Function for Fitting Linear Mixed Models with Previous Model Estimates

Function for fitting a linear (mixed) model as a second-stage model where the response variable itself comes from a previous model fit and has uncertainty associated with it. The response variable is assumed to be a set of estimates from a previous model fit, where each value in the response variable has a posterior MCMC sample of estimates. This function is useful for doing "posthoc" analyses of model estimates (e.g., exploring how species traits relate to species-specific parameter estimates from a multi-species occupancy model). Such analyses are sometimes referred to as "two-stage" analyses.

Usage

postHocLM(formula, data, inits, priors, verbose = FALSE, 
          n.report = 100, n.samples, n.chains = 1, ...)

Arguments

formula: a symbolic description of the model to be fit for the model using R's model syntax. Only right-hand side of formula is specified. See example below. Random intercepts are allowed using lme4 syntax (Bates et al. 2015).
data: a list containing data necessary for model fitting.

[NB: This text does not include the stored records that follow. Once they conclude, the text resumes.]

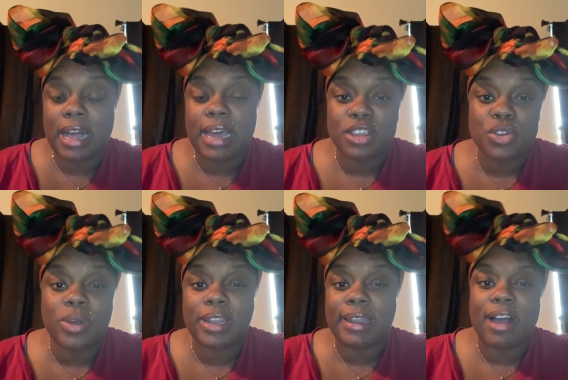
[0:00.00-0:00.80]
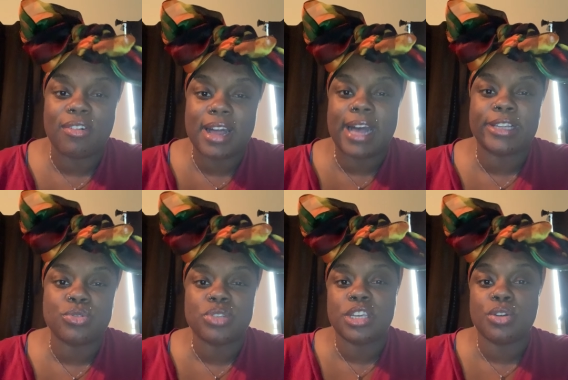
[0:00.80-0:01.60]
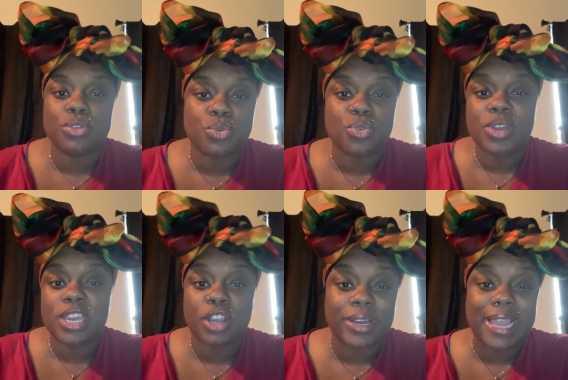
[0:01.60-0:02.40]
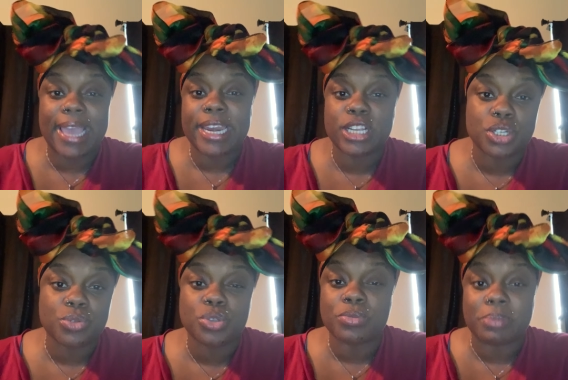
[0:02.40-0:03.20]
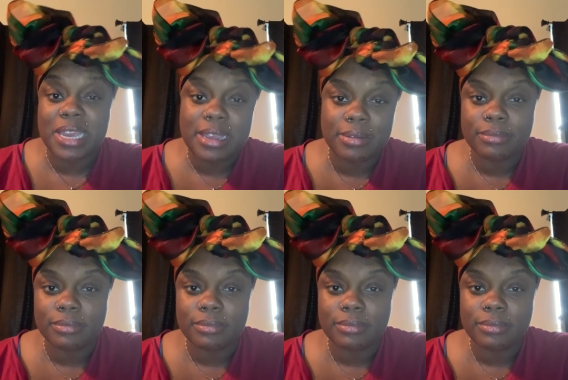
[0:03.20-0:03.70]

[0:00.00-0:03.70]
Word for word: God and you allow God to tell you who he created you to be,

Valid tags are y and covs. y is a matrix or data frame with first dimension equal to the number of posterior samples of each value in the response variable and the second dimension is equal to the number of values in the response variable. For example, if the response is species-specific covariate effect estimates from a multi-species occupancy model, the rows correspond to the posterior MCMC samples and the columns correspond to species. covs is a matrix or data frame containing the independent variables used in the model. Note the number of rows of covs should be equal to the number of columns in y.
inits: a list with each tag corresponding to a parameter name. Valid tags are beta, tau.sq, and sigma.sq. The value portion of each tag is the parameter's initial value. sigma.sq is only relevant when including random effects in the model. See priors description for definition of each parameter name. Additionally, the tag fix can be set to TRUE to fix the starting values across all chains. If fix is not specified (the default), starting values are varied randomly across chains.
priors: a list with each tag corresponding to a parameter name. Valid tags are beta.normal, tau.sq.ig, and sigma.sq.ig. Regression coefficients (beta) are assumed to follow a normal distribution. The hyperparameters of the normal distribution are passed as a list of length two with the first and second elements corresponding to the mean and variance of the normal distribution, which are each specified as vectors of length equal to the number of coefficients to be estimated or of length one if priors are the same for all coefficients. If not specified, prior means are set to 0 and prior variances set to 100. tau.sq is the residual variance, and is assumed to follow an inverse-Gamma distribution. The hyperparameters of the inverse-Gamma distribution are passed as a vector of length two with first and second elements corresponding to the shape and scale parameters, respectively. sigma.sq are the variances of any random intercepts included in the model, which similarly to tau.sq follow an inverse-Gamma distribution. The hyperparameters of the inverse-Gamma distribution are passed as a list of length two with first and second elements corresponding to the shape and scale parameters, respectively, which are each specified as vectors of length equal to the number of random intercepts or of length one if priors are the same for all random effect variances.
verbose: if TRUE, messages about data preparation, model specification, and progress of the sampler are printed to the screen. Otherwise, no messages are printed.
n.report: the interval to report MCMC progress.
n.samples: the number of posterior samples to collect in each chain. Note that by default, the same number of MCMC samples fit in the first stage model is assumed to be fit for the second stage model. If n.samples is specified, it must be a multiple of the number of samples fit in the first stage, otherwise an error will be reported.
n.chains: the number of chains to run in sequence.
...: currently no additional arguments

References

Bates, Douglas, Martin Maechler, Ben Bolker, Steve Walker (2015). Fitting Linear Mixed-Effects Models Using lme4. Journal of Statistical Software, 67(1), 1-48. doi:10.18637/jss.v067.i01 .

Author

Jeffrey W. Doser doserjef@msu.edu,

Value

An object of class postHocLM that is a list comprised of:

beta.samples: a coda object of posterior samples for the regression coefficients.
tau.sq.samples: a coda object of posterior samples for the residual variances.
y.hat.samples: a coda object of posterior samples of fitted values.
sigma.sq.samples: a coda object of posterior samples for the random effect variances if any random intercepts were included in the model.
beta.star.samples: a coda object of posterior samples for the random effects. Only included if random intercepts are specified in formula.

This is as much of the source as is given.